De omslag naar neotraditionele en commercieel gedreven architectuur is in belangrijke mate politiek-economisch verklaarbaar. Vanaf 1995 veranderde het Nederlandse woningbeleid: woningcorporaties werden verzelfstandigd en vinex-gebieden grotendeels ingevuld met koopwoningen, gestuurd door projectontwikkelaars in plaats van sociale huisvesters. De afbouw van centrale sturing verschoof investeringen naar de markt en naar woonconsumentvoorkeuren — uit lifestyle-onderzoeken bleek een duidelijke voorkeur voor bakstenen en klassieke vormen boven experimentele blobs.
De ingezette neoliberale koers versnelde na de bouwcrisis van 2009–2014: het ministerie VROM verdween in 2010, en de verhuurdersheffing uit 2013 trof corporaties zwaar. Bouwproductie en sociale woningbouw daalden sterk; waar in 2013 nog zo’n 30.000 sociale huurwoningen per jaar werden opgeleverd, vielen die aantallen na de heffing terug tot ruim 13.000. De woningproductiedoelstelling van 80.000 woningen per jaar werd niet gehaald en de krapte escaleerde naar wat het artikel een ‘woningnoodramp’ noemt. Pas in 2022 reageerde kabinet en Tweede Kamer door het domein van volkshuisvesting weer te versterken en de verhuurdersheffing af te schaffen.

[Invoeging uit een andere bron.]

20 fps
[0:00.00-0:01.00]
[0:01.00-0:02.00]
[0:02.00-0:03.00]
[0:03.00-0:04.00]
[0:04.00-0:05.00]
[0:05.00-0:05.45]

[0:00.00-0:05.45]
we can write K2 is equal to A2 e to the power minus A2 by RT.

De architecturele gevolgen zijn ingrijpend: sociale woningbouw, ooit een belangrijke opdrachtgever voor vernieuwende en cultureel bewuste architectuur, verloor haar positie. Veel nieuwbouw werd ‘form-follows-finance’: generieke woontorens, kleine dure studio’s (de zogenoemde ‘patatsnijders’), en eentonige hoogbouw met prefabgevels — voorbeelden als de Zalmhaventoren in Rotterdam illustreren dit type. Het resultaat is veelal kille, functionele bouw met beperkte openbare kwaliteit en weinig ruimte voor experimentele of sociale ambitie.

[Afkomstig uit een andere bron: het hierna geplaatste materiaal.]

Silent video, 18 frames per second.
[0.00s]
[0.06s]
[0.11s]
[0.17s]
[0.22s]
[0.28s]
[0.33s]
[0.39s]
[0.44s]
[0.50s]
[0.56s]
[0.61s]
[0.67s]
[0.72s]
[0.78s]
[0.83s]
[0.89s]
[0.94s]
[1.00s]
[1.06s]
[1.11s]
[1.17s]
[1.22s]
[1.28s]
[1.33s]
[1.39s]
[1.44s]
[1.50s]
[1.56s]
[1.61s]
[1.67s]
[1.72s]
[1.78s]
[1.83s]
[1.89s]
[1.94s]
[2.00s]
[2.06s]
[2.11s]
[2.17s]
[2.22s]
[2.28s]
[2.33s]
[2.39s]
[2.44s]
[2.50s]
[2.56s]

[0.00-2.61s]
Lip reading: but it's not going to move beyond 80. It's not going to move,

Toch is het beeld niet eenduidig negatief. Enkele bureaus en projecten bewijzen dat slimmer, kwaliteithoudend bouwen nog steeds mogelijk is. MVRDV leverde markante gebouwen als de Markthal, het Depot van Boijmans en wooncomplex Little C, dat laat zien dat compacte, kwalitatieve woningbouw zonder monotone torens kan. Daarnaast is er een sterke nieuwe stroming van ‘baksteenarchitecten’ — Office Winhov, HCVA, Monadnock, Hans van der Heijden en Marjolein van Eig — die teruggrijpen op ambachtelijkheid, detaillering en tijdloosheid in baksteen, niet door makkelijke retrostijlen te kopiëren maar door hedendaagse interpretaties van solide baksteenbouw. Kritici noemden dit werk SuperNormal: sober, ambachtelijk en opvallend in een tijdperk van massaproductie. Voorbeeldprojecten zoals de nieuwbouw van museum De Lakenhal in Leiden laten zien dat deze aanpak bijzonder en gelaagd kan zijn.

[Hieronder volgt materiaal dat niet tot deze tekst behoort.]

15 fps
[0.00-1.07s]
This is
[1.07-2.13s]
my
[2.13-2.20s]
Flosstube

Kortom: het Nederland dat rond 2000 als avant-garde werd gezien, is in het eerste kwart van de 21ste eeuw veranderd. De grote, digitale utopie van SuperDutch bleek geen blijvende kanteling; marktwerking, neoliberaal woningbeleid en de bouwcrisis leidden tot een overheersing van commerciële, vaak anonieme bouwproductie en een terugkeer naar neotraditionele woonbeelden. Af en toe ontstaan nog opvallende, doordachte projecten en een nieuwe generatie vakmanschap — maar het beeld van Nederland als onbetwist moderniserend laboratorium in de architectuur is genuanceerd en deels voorbij.